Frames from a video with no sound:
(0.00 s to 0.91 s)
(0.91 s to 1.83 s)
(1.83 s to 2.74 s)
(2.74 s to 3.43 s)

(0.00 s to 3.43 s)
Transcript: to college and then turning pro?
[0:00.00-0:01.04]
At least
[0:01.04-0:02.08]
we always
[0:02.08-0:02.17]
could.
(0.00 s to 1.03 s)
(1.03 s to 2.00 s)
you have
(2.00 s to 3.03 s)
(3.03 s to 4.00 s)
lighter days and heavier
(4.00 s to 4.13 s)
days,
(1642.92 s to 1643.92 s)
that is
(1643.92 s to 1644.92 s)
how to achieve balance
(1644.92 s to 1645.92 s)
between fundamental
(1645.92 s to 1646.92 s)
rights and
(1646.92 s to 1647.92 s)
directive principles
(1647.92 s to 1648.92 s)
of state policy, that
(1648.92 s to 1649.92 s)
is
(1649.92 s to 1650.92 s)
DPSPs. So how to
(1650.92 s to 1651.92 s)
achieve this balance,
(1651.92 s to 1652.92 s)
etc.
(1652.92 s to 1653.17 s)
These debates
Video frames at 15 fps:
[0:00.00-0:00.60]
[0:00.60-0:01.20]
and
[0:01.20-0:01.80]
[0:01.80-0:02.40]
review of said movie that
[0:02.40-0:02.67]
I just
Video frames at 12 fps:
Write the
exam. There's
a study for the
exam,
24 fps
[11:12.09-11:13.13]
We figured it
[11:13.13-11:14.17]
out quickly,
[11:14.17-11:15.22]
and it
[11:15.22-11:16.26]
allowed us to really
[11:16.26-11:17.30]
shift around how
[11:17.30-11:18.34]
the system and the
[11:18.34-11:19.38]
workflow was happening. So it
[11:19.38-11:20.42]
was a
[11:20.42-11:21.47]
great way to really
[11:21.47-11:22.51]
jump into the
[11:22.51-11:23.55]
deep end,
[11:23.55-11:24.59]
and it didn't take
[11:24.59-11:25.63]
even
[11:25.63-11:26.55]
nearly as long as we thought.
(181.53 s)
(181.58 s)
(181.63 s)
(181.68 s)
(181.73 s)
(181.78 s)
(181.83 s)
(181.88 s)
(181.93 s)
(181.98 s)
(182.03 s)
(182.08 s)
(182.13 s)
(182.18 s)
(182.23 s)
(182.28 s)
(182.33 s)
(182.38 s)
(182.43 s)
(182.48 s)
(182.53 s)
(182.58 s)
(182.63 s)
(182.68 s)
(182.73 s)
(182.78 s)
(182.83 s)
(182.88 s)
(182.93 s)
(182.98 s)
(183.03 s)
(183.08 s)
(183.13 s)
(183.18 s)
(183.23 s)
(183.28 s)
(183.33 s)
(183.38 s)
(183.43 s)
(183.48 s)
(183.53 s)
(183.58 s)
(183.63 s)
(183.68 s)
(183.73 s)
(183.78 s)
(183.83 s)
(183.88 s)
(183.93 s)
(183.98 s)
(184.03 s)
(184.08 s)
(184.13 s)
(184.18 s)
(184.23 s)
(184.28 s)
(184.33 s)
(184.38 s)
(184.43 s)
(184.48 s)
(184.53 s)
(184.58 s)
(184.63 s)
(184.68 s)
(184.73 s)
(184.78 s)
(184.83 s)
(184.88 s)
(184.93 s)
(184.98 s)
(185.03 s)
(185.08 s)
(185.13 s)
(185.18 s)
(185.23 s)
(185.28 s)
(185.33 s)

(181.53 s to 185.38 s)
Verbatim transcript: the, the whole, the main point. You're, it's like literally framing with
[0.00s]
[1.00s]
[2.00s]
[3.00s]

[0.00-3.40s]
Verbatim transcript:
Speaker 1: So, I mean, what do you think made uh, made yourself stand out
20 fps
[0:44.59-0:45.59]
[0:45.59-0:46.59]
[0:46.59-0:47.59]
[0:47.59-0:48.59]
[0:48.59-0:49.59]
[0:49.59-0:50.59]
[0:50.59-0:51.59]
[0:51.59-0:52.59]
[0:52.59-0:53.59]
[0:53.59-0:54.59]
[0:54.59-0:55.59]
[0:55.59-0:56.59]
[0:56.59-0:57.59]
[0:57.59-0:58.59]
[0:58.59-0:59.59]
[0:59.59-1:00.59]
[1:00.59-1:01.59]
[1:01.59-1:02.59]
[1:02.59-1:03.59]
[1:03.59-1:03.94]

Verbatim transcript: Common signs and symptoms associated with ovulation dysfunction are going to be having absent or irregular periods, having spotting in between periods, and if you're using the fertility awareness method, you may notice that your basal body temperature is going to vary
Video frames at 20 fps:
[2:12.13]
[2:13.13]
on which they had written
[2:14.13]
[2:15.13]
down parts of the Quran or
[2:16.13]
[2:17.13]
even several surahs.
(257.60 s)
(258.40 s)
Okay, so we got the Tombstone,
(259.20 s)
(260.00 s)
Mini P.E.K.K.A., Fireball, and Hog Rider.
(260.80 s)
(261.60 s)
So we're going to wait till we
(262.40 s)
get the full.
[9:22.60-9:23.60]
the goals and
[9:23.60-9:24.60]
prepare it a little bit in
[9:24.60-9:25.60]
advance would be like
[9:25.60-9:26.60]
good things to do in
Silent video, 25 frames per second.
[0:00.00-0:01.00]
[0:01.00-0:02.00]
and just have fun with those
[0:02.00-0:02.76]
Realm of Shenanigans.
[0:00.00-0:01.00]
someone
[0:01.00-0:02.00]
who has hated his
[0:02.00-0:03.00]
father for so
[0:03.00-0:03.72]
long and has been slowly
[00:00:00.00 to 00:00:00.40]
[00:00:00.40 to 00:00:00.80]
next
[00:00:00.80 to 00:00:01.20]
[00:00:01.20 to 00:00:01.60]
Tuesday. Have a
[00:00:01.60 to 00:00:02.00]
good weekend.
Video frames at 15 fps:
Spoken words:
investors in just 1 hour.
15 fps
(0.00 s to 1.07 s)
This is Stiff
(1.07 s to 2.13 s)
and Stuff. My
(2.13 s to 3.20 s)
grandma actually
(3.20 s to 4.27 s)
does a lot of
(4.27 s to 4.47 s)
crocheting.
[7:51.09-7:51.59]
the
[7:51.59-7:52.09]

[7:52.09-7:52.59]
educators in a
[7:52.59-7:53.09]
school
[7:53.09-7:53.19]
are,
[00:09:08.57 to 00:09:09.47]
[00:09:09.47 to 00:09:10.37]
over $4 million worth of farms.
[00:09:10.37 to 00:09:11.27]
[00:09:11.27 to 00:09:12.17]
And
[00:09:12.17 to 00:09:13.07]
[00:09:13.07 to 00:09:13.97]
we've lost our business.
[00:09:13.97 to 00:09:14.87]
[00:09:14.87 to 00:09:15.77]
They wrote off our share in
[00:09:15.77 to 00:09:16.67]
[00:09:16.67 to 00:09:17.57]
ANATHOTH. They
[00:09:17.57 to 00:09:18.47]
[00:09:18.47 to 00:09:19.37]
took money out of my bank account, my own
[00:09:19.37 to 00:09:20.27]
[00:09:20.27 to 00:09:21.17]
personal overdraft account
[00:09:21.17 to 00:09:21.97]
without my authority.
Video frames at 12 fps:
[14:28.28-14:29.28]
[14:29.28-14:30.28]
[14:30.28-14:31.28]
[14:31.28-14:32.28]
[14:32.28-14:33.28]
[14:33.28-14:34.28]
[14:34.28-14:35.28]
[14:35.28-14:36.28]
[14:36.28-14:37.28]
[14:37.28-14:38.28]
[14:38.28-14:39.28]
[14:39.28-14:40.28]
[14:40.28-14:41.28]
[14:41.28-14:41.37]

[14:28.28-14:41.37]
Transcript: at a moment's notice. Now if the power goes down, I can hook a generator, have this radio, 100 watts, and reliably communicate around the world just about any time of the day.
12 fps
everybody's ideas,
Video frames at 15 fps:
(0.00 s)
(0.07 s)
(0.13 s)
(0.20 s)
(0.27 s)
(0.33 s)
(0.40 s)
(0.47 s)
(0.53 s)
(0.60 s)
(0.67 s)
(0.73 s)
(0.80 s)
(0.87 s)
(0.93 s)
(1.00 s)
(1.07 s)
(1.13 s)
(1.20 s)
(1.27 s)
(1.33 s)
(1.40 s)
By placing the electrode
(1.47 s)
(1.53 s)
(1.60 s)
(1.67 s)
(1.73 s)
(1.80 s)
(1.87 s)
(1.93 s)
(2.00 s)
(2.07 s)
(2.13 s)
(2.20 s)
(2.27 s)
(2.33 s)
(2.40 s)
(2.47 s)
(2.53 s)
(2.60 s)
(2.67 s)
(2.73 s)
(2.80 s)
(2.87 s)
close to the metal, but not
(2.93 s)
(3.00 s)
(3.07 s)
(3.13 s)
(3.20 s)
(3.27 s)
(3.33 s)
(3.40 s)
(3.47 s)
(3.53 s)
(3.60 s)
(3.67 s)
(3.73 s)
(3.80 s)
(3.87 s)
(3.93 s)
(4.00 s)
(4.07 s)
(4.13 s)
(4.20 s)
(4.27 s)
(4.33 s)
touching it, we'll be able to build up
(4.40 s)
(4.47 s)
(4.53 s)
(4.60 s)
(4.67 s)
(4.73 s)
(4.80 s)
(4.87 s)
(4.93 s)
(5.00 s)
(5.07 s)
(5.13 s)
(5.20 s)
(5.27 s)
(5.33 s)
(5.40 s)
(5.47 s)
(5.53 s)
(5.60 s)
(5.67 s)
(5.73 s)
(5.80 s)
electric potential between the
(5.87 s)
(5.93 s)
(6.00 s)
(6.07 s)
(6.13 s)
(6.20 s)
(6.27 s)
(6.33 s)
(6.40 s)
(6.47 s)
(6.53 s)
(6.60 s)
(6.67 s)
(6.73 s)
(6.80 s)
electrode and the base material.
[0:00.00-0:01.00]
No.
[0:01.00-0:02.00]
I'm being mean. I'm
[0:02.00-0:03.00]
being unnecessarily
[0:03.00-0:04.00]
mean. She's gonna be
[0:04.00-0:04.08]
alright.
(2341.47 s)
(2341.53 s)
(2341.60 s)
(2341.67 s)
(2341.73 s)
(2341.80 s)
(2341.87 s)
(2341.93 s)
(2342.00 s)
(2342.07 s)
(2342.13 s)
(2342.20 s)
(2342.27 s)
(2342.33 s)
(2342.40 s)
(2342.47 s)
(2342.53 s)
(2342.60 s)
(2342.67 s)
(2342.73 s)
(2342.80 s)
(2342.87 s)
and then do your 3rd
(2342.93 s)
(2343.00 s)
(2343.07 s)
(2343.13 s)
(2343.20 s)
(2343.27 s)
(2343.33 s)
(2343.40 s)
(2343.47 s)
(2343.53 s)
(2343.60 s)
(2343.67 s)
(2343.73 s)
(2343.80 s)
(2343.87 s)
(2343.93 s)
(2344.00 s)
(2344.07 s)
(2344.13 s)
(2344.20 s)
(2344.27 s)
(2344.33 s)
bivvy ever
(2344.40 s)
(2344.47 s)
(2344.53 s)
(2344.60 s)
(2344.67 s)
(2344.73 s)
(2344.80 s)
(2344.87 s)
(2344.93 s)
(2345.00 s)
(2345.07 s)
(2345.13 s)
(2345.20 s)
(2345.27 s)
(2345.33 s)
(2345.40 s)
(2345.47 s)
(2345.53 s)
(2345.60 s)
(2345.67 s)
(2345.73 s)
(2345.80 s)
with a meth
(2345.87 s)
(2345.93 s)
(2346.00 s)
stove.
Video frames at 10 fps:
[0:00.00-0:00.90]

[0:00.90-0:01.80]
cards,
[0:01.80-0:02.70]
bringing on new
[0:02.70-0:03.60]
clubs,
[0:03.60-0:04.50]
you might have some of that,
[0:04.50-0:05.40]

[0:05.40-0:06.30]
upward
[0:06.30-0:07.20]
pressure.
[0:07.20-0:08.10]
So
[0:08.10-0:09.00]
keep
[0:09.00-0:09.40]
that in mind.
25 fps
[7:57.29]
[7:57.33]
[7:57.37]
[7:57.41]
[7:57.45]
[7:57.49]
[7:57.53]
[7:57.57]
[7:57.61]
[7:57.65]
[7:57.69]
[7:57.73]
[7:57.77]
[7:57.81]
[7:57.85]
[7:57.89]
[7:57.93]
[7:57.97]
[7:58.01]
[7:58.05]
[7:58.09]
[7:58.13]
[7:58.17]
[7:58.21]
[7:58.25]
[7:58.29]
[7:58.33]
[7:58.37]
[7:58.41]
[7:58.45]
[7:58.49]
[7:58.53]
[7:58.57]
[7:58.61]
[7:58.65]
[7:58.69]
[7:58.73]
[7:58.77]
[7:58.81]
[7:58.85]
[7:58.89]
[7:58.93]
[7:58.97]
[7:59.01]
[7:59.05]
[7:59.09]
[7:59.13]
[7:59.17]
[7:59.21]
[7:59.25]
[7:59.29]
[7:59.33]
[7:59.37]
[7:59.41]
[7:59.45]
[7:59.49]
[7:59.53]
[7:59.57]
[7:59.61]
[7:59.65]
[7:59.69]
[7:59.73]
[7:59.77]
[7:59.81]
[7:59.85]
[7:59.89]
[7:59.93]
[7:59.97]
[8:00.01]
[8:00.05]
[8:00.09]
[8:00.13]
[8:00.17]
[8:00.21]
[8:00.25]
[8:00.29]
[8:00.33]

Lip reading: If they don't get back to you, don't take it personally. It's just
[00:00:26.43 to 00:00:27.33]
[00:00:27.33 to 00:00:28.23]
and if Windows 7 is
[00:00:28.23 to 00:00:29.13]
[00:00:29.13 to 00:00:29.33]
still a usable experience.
#####
## WHAT YOU HAVE TO DO
Take the lines from the top of the data through the one that contains "(0.00 s to 1.03 s)" and copy them exactly, leaving out every line after it.

## SOLUTION TO THIS PROBLEM
Frames from a video with no sound:
(0.00 s to 0.91 s)
(0.91 s to 1.83 s)
(1.83 s to 2.74 s)
(2.74 s to 3.43 s)

(0.00 s to 3.43 s)
Transcript: to college and then turning pro?
[0:00.00-0:01.04]
At least
[0:01.04-0:02.08]
we always
[0:02.08-0:02.17]
could.
(0.00 s to 1.03 s)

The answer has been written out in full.